===== EXERCISE INPUTS =====

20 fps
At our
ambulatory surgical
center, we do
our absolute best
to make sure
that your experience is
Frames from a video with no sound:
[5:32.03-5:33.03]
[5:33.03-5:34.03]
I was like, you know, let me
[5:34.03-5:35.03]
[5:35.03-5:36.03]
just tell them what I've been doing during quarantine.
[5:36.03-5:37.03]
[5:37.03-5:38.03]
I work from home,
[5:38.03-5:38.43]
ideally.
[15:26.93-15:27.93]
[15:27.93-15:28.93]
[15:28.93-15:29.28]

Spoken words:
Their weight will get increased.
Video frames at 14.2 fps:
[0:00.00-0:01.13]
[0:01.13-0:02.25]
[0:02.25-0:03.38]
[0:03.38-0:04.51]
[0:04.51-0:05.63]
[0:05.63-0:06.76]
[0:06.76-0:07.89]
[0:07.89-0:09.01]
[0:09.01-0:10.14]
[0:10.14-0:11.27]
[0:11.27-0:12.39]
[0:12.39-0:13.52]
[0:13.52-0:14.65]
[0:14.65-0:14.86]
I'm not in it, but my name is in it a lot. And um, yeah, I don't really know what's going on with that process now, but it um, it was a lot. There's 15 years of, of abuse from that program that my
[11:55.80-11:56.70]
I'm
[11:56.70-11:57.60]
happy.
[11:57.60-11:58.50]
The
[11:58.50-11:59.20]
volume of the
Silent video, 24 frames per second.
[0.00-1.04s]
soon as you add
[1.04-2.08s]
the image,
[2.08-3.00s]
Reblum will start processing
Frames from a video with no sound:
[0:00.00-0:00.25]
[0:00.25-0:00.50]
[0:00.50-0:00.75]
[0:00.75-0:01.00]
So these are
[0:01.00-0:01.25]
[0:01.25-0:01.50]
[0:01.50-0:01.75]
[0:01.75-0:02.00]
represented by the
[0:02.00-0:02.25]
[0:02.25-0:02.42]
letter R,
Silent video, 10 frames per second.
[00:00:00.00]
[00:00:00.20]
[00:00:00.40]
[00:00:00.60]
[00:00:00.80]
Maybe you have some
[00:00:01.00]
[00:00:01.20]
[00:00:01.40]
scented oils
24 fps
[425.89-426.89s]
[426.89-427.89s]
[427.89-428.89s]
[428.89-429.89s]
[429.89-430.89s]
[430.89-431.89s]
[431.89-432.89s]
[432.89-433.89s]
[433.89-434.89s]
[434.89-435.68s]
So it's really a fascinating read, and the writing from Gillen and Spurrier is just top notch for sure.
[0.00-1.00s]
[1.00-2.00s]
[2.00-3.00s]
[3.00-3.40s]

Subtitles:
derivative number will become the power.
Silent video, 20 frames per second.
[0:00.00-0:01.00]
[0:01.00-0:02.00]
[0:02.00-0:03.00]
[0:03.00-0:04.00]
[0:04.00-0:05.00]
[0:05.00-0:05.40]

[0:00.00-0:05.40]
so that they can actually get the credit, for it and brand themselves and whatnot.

=====

Write the entries again, exactly as they stand.

20 fps
At our
ambulatory surgical
center, we do
our absolute best
to make sure
that your experience is
Frames from a video with no sound:
[5:32.03-5:33.03]
[5:33.03-5:34.03]
I was like, you know, let me
[5:34.03-5:35.03]
[5:35.03-5:36.03]
just tell them what I've been doing during quarantine.
[5:36.03-5:37.03]
[5:37.03-5:38.03]
I work from home,
[5:38.03-5:38.43]
ideally.
[15:26.93-15:27.93]
[15:27.93-15:28.93]
[15:28.93-15:29.28]

Spoken words:
Their weight will get increased.
Video frames at 14.2 fps:
[0:00.00-0:01.13]
[0:01.13-0:02.25]
[0:02.25-0:03.38]
[0:03.38-0:04.51]
[0:04.51-0:05.63]
[0:05.63-0:06.76]
[0:06.76-0:07.89]
[0:07.89-0:09.01]
[0:09.01-0:10.14]
[0:10.14-0:11.27]
[0:11.27-0:12.39]
[0:12.39-0:13.52]
[0:13.52-0:14.65]
[0:14.65-0:14.86]
I'm not in it, but my name is in it a lot. And um, yeah, I don't really know what's going on with that process now, but it um, it was a lot. There's 15 years of, of abuse from that program that my
[11:55.80-11:56.70]
I'm
[11:56.70-11:57.60]
happy.
[11:57.60-11:58.50]
The
[11:58.50-11:59.20]
volume of the
Silent video, 24 frames per second.
[0.00-1.04s]
soon as you add
[1.04-2.08s]
the image,
[2.08-3.00s]
Reblum will start processing
Frames from a video with no sound:
[0:00.00-0:00.25]
[0:00.25-0:00.50]
[0:00.50-0:00.75]
[0:00.75-0:01.00]
So these are
[0:01.00-0:01.25]
[0:01.25-0:01.50]
[0:01.50-0:01.75]
[0:01.75-0:02.00]
represented by the
[0:02.00-0:02.25]
[0:02.25-0:02.42]
letter R,
Silent video, 10 frames per second.
[00:00:00.00]
[00:00:00.20]
[00:00:00.40]
[00:00:00.60]
[00:00:00.80]
Maybe you have some
[00:00:01.00]
[00:00:01.20]
[00:00:01.40]
scented oils
24 fps
[425.89-426.89s]
[426.89-427.89s]
[427.89-428.89s]
[428.89-429.89s]
[429.89-430.89s]
[430.89-431.89s]
[431.89-432.89s]
[432.89-433.89s]
[433.89-434.89s]
[434.89-435.68s]
So it's really a fascinating read, and the writing from Gillen and Spurrier is just top notch for sure.
[0.00-1.00s]
[1.00-2.00s]
[2.00-3.00s]
[3.00-3.40s]

Subtitles:
derivative number will become the power.
Silent video, 20 frames per second.
[0:00.00-0:01.00]
[0:01.00-0:02.00]
[0:02.00-0:03.00]
[0:03.00-0:04.00]
[0:04.00-0:05.00]
[0:05.00-0:05.40]

[0:00.00-0:05.40]
so that they can actually get the credit, for it and brand themselves and whatnot.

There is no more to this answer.